Novel X-ray detector to provide 'new eyes' into matter will be built with $2.19 million Keck grant
By Anne Ju
Cornell scientists have received a major grant for developing a portable X-ray detector to serve as a novel set of "eyes" for observing dynamic matter.
The four-year, $2.19 million grant from the W.M. Keck Foundation will help develop a cutting-edge pixel array detector, which will allow Cornell physicists to perform studies that are currently beyond the limits of today's X-ray detectors.
Sol Gruner, the John L. Wetherill Professor of Physics and the project's principal investigator, explained that the world is full of important objects whose structures change on microsecond time scales. Examples include engine fuel injectors, ink jets, spray coatings, colloids, biological cells, cavitation phenomena (such as bubbles in a liquid), enzymes and phase transitions in alloys, liquid crystals and suspensions.
"The standard X-ray methods used to track structure are limited by the absence of X-ray detectors that can record rapidly changing X-ray images," Gruner said. "The Keck detector will be able to make short movies of processes changing on submicrosecond time scales."
The possibilities of future applications are seemingly endless. For example, in common gasoline fuel injectors, little is actually known about the critical gap of microseconds after injection and the spatial distribution of the fuel particles. But that initial distribution determines energy efficiency and even pollution generation. X-ray methods such as the ones being proposed are the only way to analyze the fundamental structure of these materials.

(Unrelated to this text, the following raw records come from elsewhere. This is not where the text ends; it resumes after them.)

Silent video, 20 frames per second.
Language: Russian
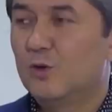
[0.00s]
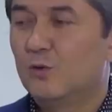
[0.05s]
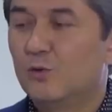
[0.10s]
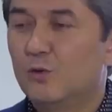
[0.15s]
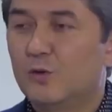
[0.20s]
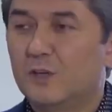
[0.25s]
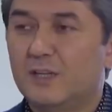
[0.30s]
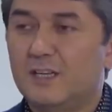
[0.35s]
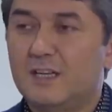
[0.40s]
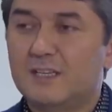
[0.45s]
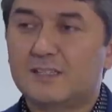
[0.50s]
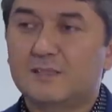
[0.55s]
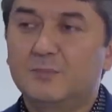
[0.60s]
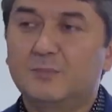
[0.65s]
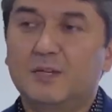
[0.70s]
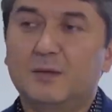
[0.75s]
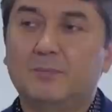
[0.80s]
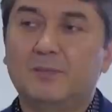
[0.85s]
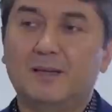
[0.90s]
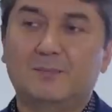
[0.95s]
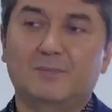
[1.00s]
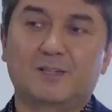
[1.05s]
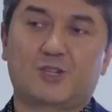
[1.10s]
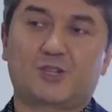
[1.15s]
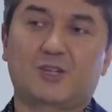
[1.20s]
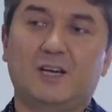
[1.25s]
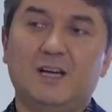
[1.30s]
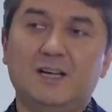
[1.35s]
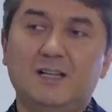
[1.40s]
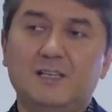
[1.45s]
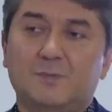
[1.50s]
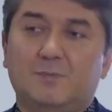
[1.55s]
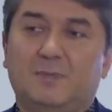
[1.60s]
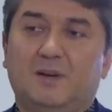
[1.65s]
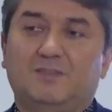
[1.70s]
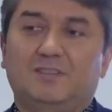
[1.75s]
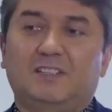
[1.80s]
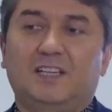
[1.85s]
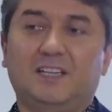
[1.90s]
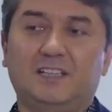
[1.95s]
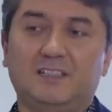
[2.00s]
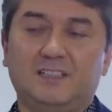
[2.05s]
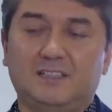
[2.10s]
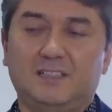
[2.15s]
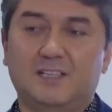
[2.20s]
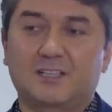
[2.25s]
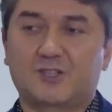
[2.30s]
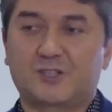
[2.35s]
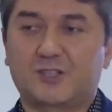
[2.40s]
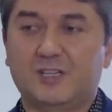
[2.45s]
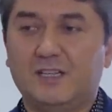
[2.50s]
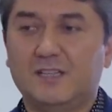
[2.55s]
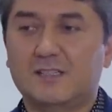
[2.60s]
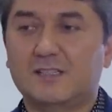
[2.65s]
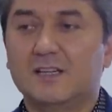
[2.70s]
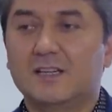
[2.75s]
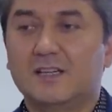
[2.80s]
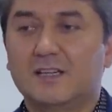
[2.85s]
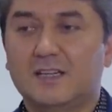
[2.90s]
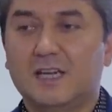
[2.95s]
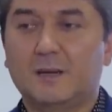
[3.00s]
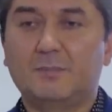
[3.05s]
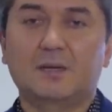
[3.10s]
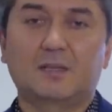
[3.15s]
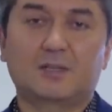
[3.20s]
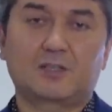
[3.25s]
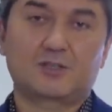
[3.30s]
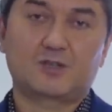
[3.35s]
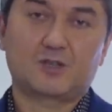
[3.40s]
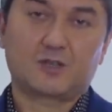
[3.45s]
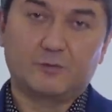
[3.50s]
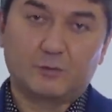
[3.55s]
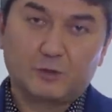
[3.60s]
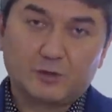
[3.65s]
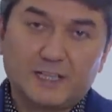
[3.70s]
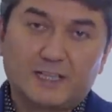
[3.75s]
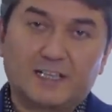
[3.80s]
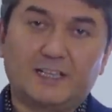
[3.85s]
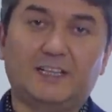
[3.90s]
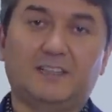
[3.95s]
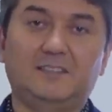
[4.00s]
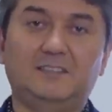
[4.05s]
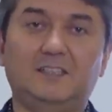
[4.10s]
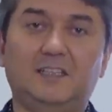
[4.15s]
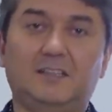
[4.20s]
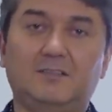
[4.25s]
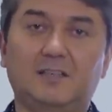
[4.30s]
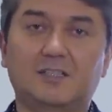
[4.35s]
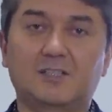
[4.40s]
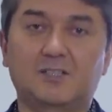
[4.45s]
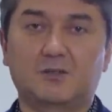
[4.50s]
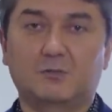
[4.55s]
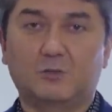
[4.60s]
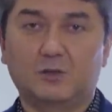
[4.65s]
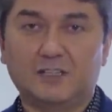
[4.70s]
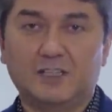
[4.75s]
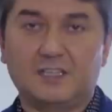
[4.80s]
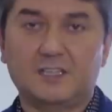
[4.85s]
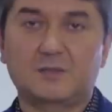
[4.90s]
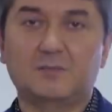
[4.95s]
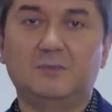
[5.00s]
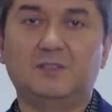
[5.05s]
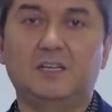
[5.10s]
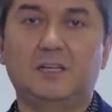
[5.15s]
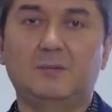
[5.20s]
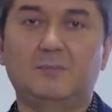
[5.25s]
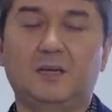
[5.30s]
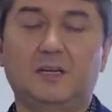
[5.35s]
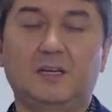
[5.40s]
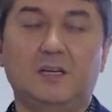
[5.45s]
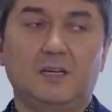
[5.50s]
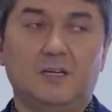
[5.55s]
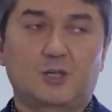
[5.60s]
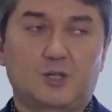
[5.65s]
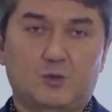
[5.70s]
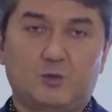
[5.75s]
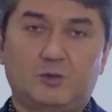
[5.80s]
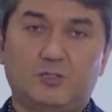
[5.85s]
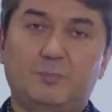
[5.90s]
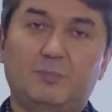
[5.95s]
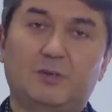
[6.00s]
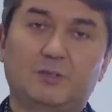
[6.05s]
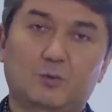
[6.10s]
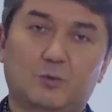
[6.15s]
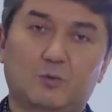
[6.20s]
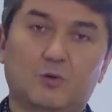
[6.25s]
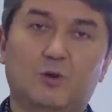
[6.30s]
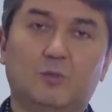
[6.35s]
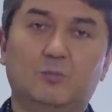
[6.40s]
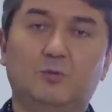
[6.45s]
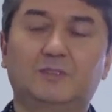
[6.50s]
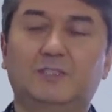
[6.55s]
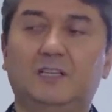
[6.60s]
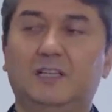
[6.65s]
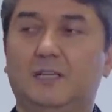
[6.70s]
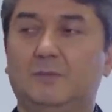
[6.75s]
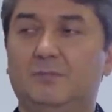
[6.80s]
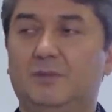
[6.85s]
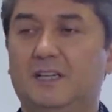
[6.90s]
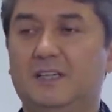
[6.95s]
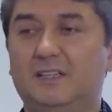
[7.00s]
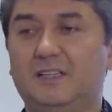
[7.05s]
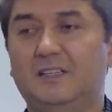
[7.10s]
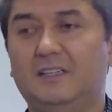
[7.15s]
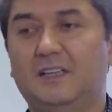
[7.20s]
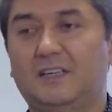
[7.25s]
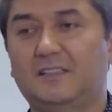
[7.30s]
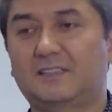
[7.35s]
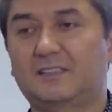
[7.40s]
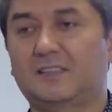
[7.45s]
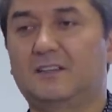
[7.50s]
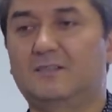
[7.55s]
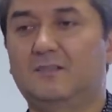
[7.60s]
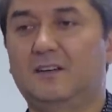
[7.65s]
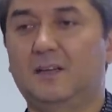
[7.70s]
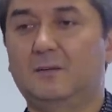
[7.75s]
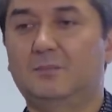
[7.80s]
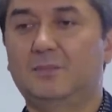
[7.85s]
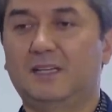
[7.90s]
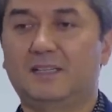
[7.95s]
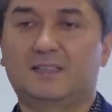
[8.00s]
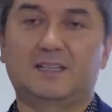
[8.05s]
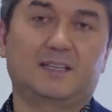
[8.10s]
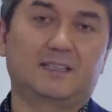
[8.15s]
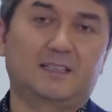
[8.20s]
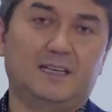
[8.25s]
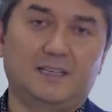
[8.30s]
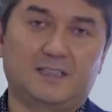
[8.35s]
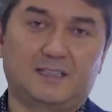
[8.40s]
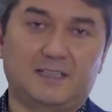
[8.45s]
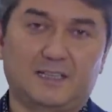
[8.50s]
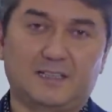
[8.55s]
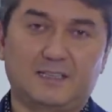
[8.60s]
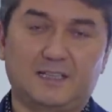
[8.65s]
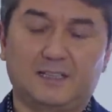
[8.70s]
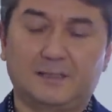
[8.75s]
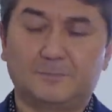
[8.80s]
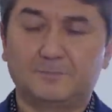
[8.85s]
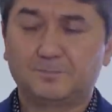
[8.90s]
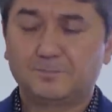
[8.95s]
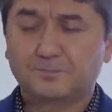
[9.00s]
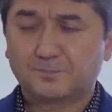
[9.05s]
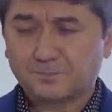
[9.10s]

Ой, если бы мне был бы шанс повторить эту жизнь, я бы чего-то корректировал, чего-то изменил бы, что-то по-другому делал бы, где-то рисковал бы и так далее, и так далее.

The instrument -- about the size of a breadbox -- will be named the W.M. Keck Pixel Array Detector and will provide the missing link in new studies of dynamic matter. Development of the detector at Cornell is a perfect fit, Gruner said, with the ongoing development at Cornell of the Energy Recovery Linac, which, when completed, will be the world's most powerful X-ray source.

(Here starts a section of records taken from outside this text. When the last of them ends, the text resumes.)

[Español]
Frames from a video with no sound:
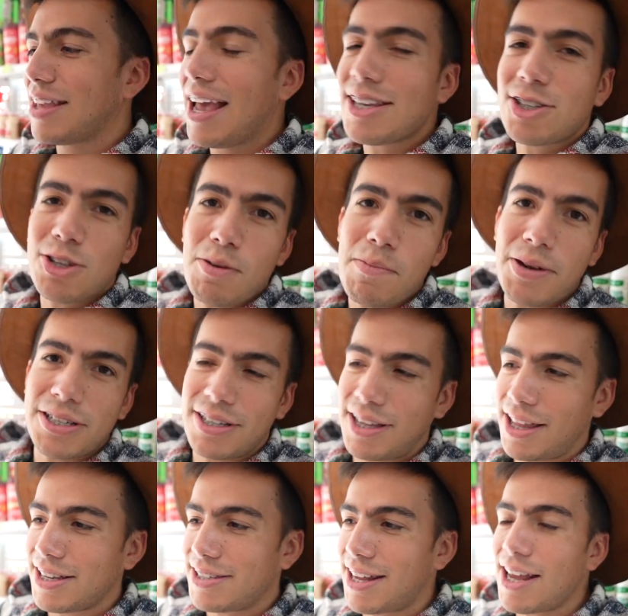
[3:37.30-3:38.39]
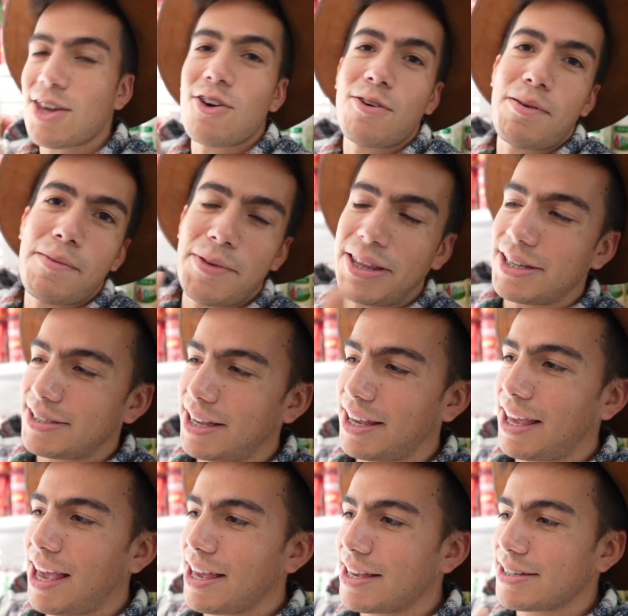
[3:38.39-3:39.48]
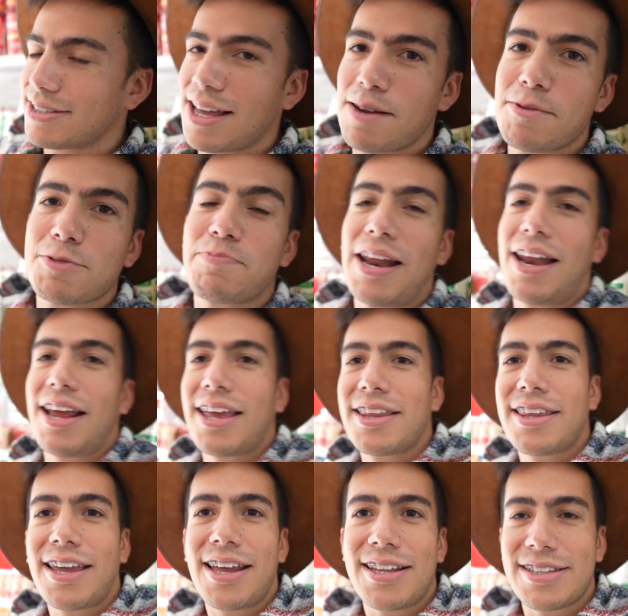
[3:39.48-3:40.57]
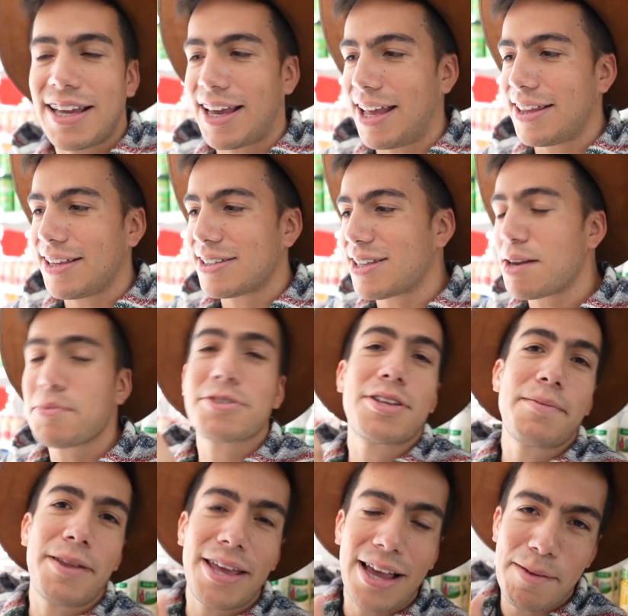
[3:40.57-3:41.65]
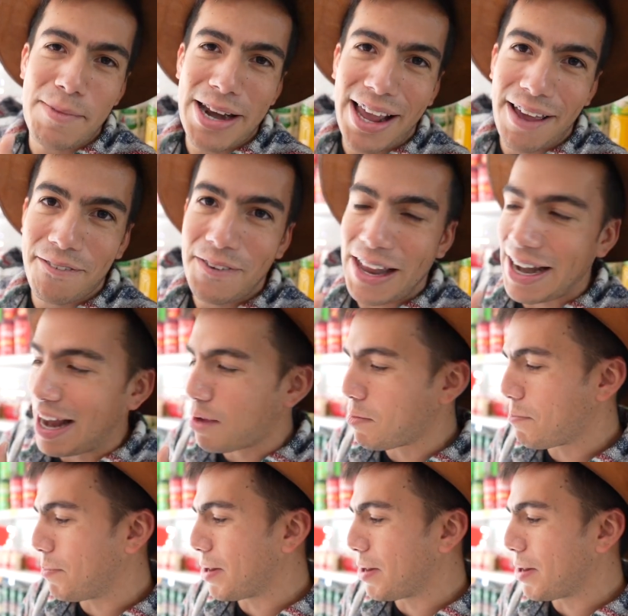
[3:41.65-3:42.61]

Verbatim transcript: Esto no me parece tan extraño, obviamente sé que hay Starbucks, para la gente que les encanta Starbucks deberían amar Café Raimi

The Keck detector will be a two-dimensional imager, consisting of an array of pixelated integrated circuits that capture X-rays using hundreds of thousands of miniature X-ray detectors all operating at the same time. It will be capable of storing time-lapsed frames of moving matter in less than 0.5 microseconds. It will be used for time-resolved experiments where speed is a critical factor.

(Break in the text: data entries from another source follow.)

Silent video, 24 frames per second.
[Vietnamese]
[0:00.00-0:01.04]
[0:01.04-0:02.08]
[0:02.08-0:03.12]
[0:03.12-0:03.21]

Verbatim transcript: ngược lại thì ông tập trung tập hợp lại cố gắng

"What we are proposing is something that ultimately takes advantage of advances in the semiconductor industry," Gruner explained. "The heart of the detector consists of a set of custom integrated circuits that detect the X-rays and process the resultant signals."
No other institution or research group has successfully built the type of detector that Cornell will be undertaking. Gruner's research group has created a prototype detector, which has proved that the technology is viable.
The total budget for the detector is estimated at $4.06 million, with $2.19 million covered by the Keck grant and additional funding from Cornell and other sources.